What's up with the Teavana IPO? It's not so much the company...it's the sector and a desperate grab for alpha (outperformance). I've been asked why a tea company, which yesterday was pricing 7.14 million shares at $13-$15, priced at $17, and opened at $28.95 (!).
The answer: Sectors have runs...they are in the right sector at the right time. And for the moment, caffeine is in. Look at:
- Green Mountain (historic high, was $40 in March, $100 today),
- Starbucks (historic high this week),
- Peet's (just off historic high),
- Dunkin Brands with a huge IPO yesterday.

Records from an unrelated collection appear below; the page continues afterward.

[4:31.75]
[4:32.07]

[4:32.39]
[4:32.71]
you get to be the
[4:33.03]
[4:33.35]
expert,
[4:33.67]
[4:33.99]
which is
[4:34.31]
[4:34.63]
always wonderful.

So yes, there is a herd mentality.
But there's a little more to it than that. Managers are desperate for alpha (outperformance)...TEA has strong growth rates in revenue and net income...that attracts interest.

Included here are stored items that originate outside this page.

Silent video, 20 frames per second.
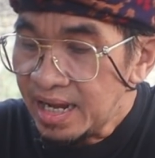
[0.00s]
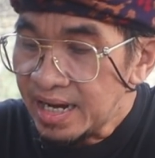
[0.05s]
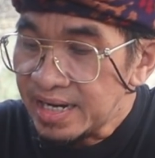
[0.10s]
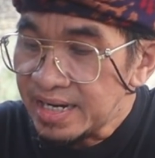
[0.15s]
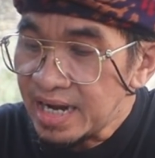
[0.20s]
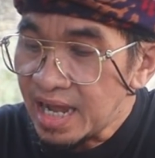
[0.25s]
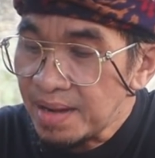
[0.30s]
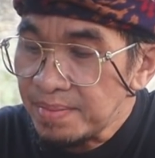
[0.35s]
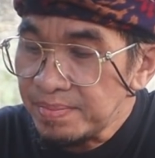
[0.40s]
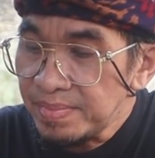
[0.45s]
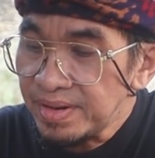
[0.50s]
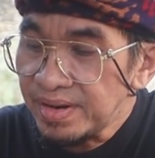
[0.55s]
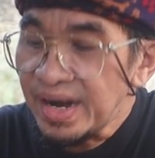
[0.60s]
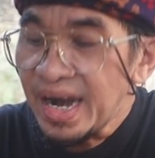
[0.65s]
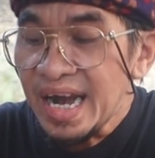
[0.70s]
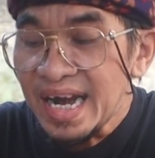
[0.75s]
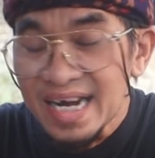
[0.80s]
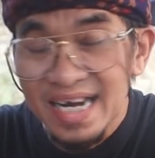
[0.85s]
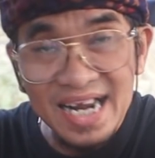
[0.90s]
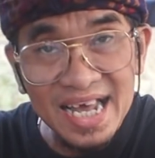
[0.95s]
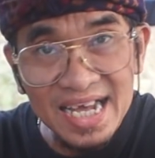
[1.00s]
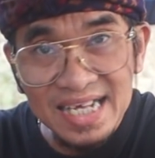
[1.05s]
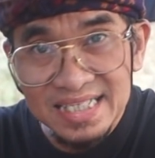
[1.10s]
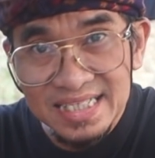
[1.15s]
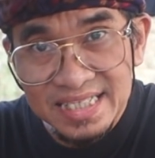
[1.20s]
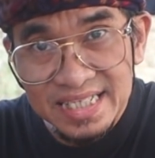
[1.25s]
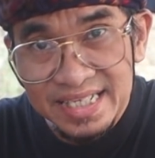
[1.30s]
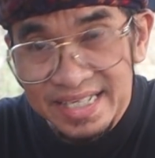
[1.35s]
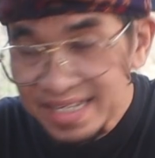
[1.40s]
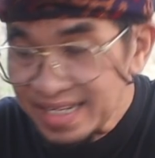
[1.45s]
number
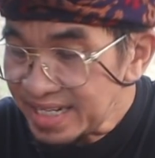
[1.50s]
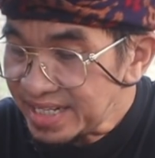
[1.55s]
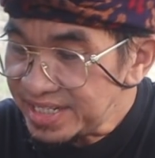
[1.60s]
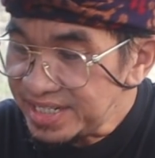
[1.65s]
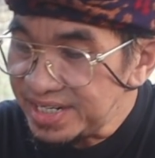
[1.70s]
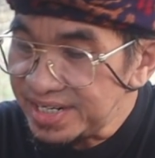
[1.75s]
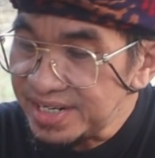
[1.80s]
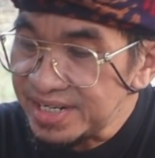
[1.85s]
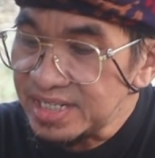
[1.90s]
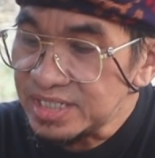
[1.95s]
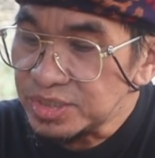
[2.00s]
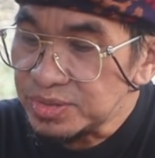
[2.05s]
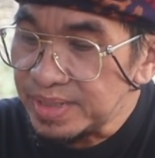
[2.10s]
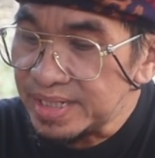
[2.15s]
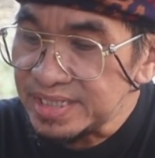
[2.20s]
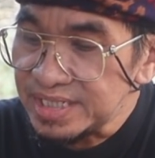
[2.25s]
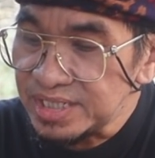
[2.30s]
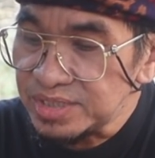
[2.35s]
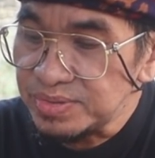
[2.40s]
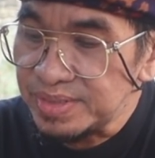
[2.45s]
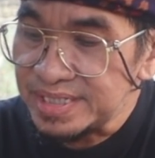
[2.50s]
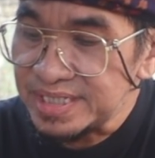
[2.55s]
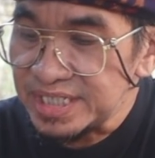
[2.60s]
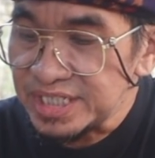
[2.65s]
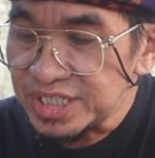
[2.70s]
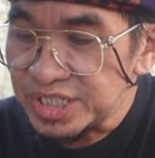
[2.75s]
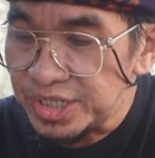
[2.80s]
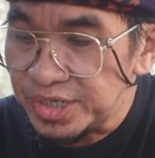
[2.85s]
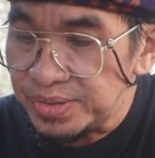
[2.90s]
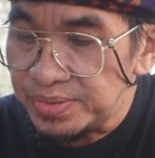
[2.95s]
19, year
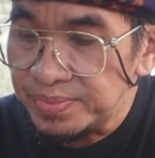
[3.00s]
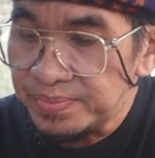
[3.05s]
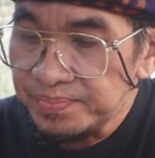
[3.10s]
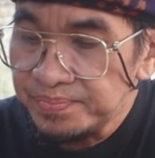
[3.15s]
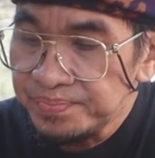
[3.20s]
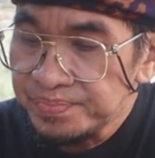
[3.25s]
2022.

The real test for the company will be a month out. Unfortunately, I was hearing that 50 percent of the shares went to the top 20 accounts...so what? Well, look at the volume: at noon, we were approaching 7 million shares traded...they sold 7.14 million...a 100 percent turnover in a few hours....I say unfortunately because those institutional guys are probably selling, and retail guys are coming in.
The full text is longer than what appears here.